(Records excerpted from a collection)
┌──

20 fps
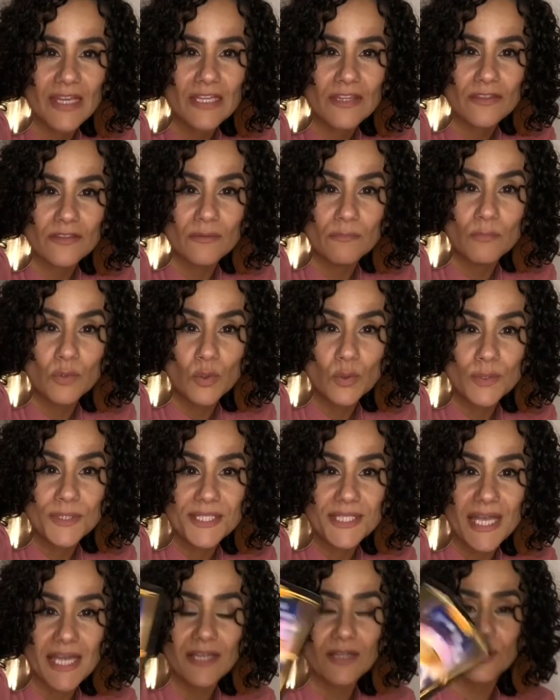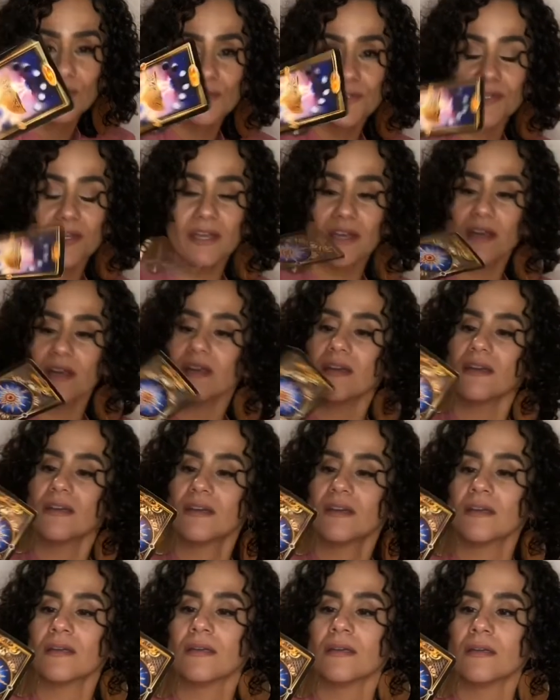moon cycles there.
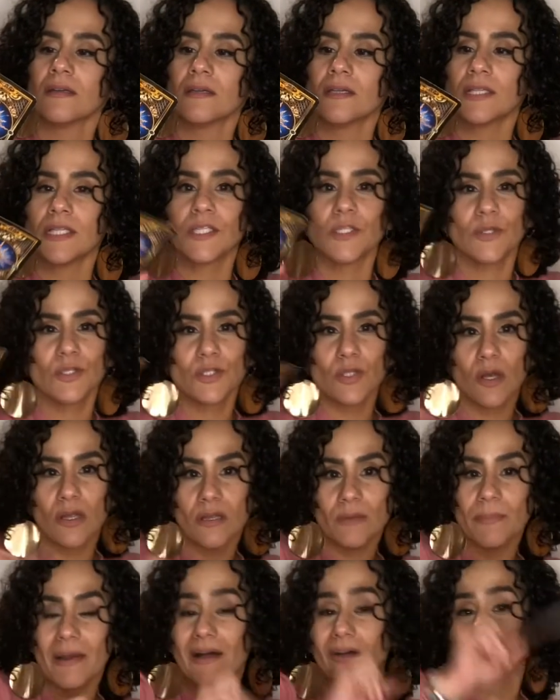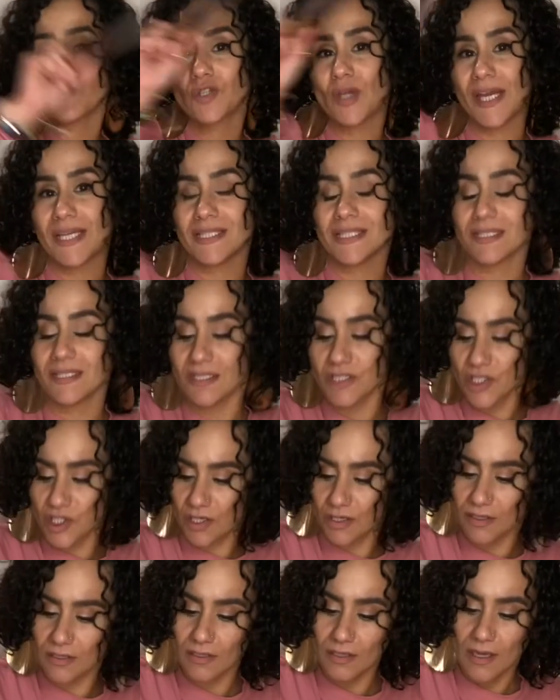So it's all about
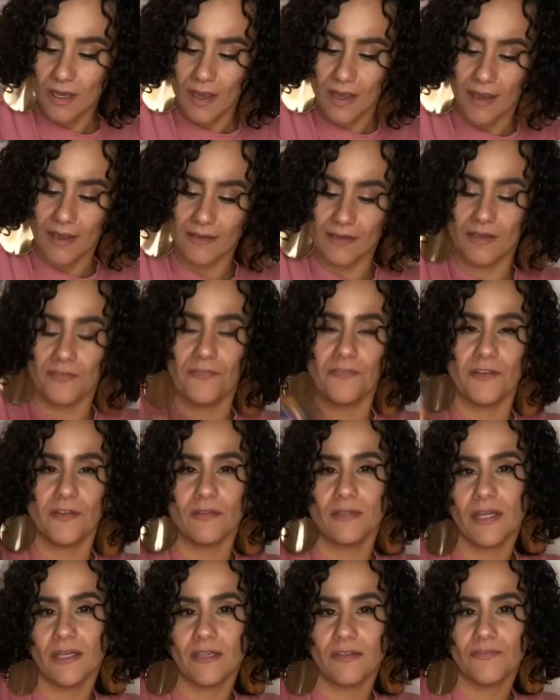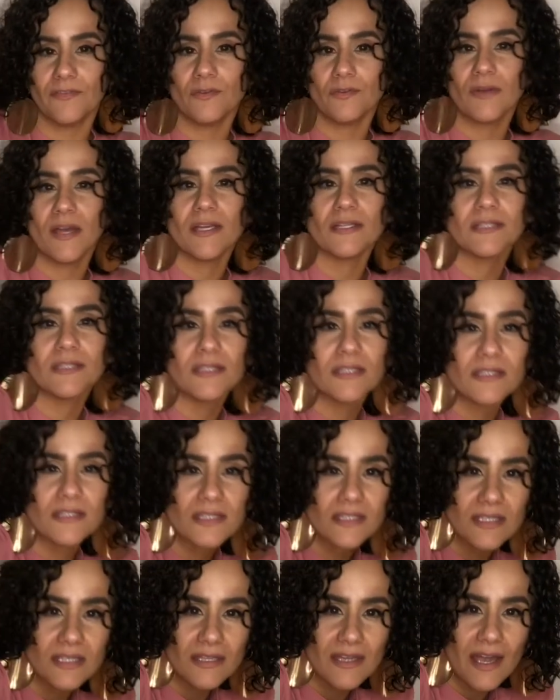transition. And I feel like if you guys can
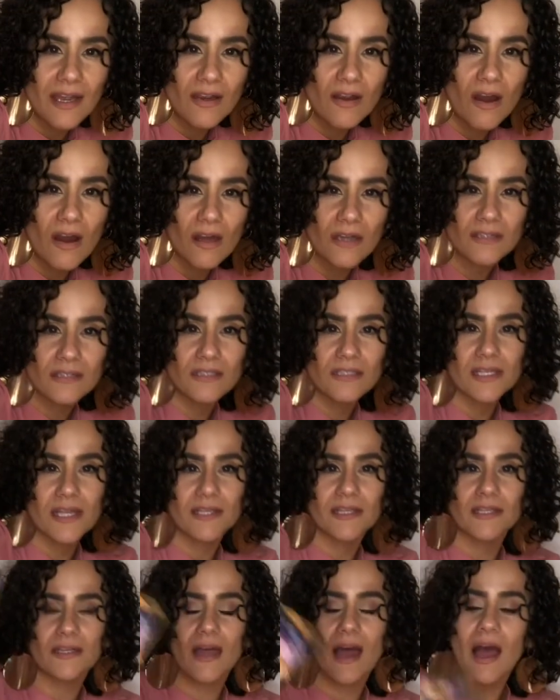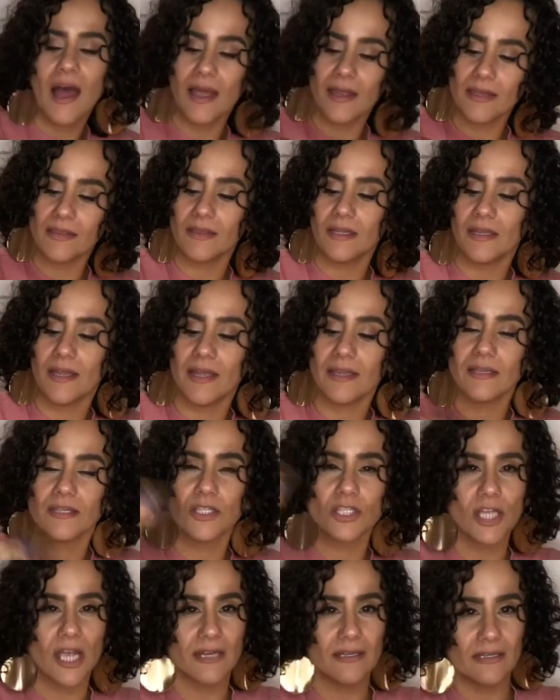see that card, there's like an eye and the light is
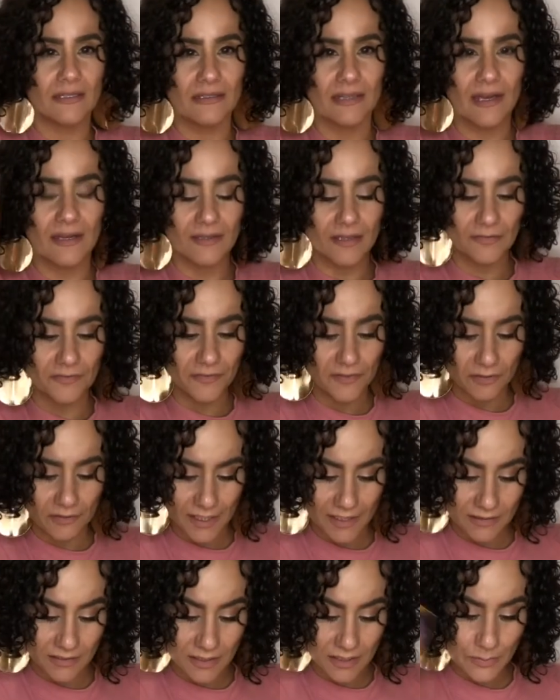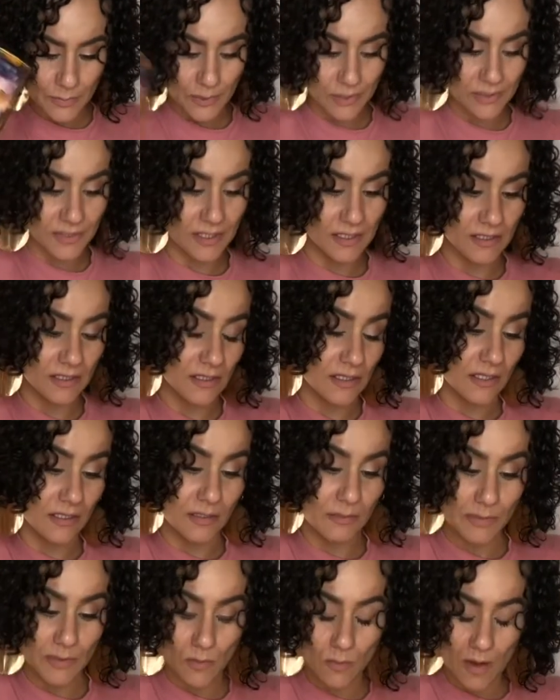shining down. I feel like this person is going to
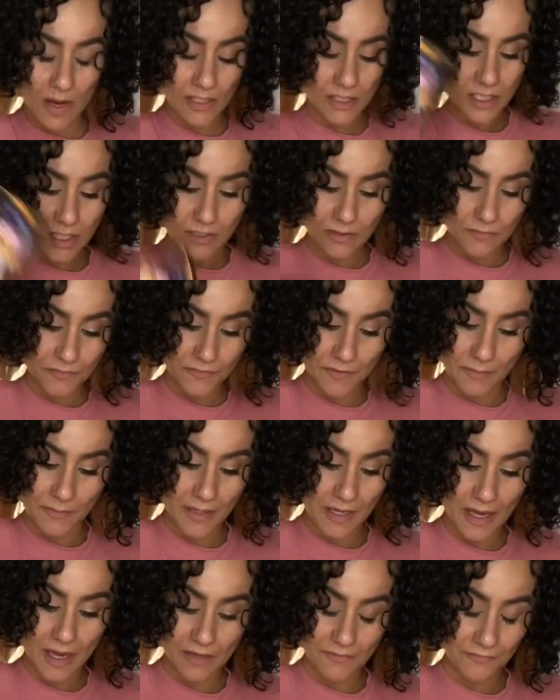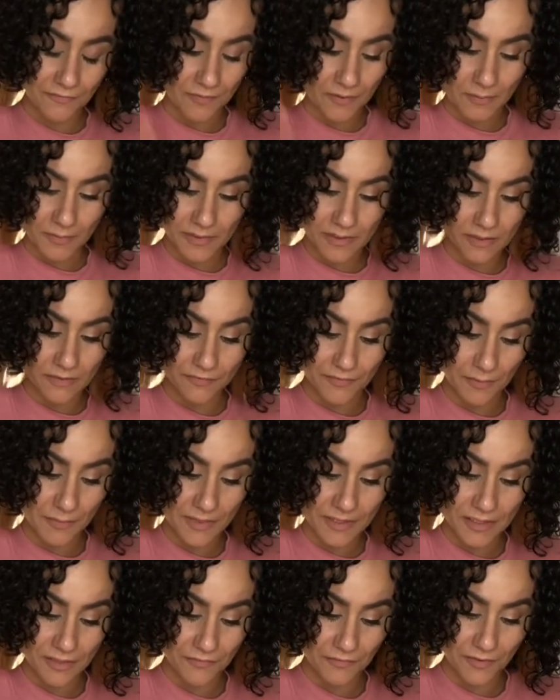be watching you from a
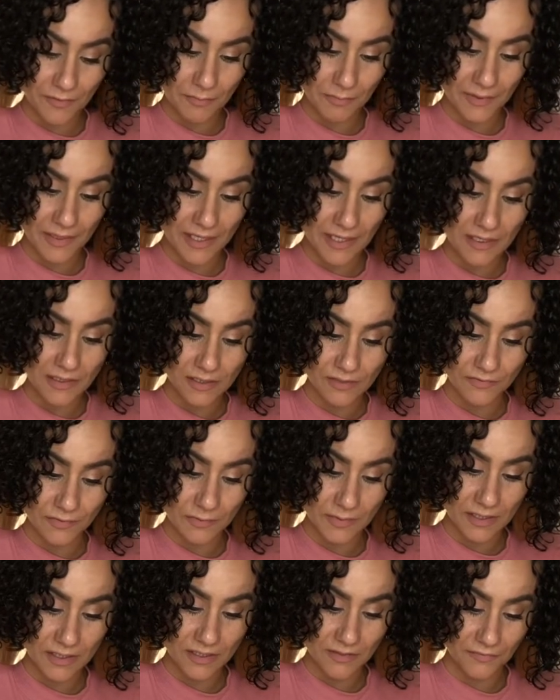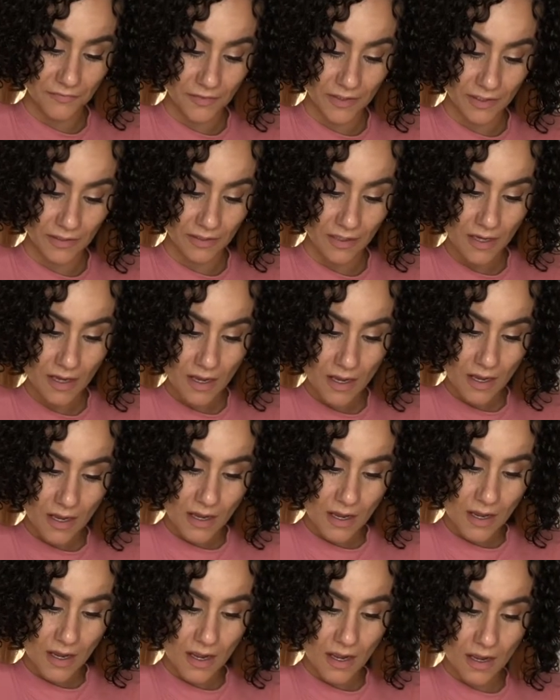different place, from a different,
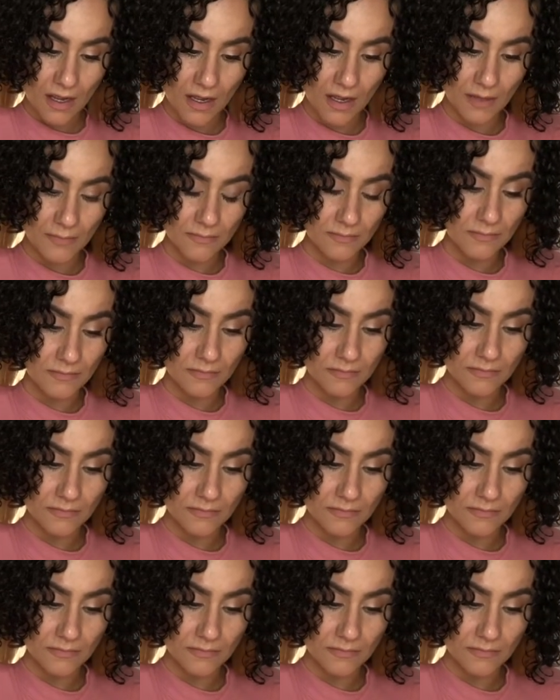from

└──

◆ DIRECTIONS FOR THIS TASK:
Only the lines from the one holding "moon cycles there." to the last line of the entries above should be printed, exactly as they appear and with no pictures.

◆ OUTPUT OF THE EXERCISE:
moon cycles there.
So it's all about
transition. And I feel like if you guys can
see that card, there's like an eye and the light is
shining down. I feel like this person is going to
be watching you from a
different place, from a different,
from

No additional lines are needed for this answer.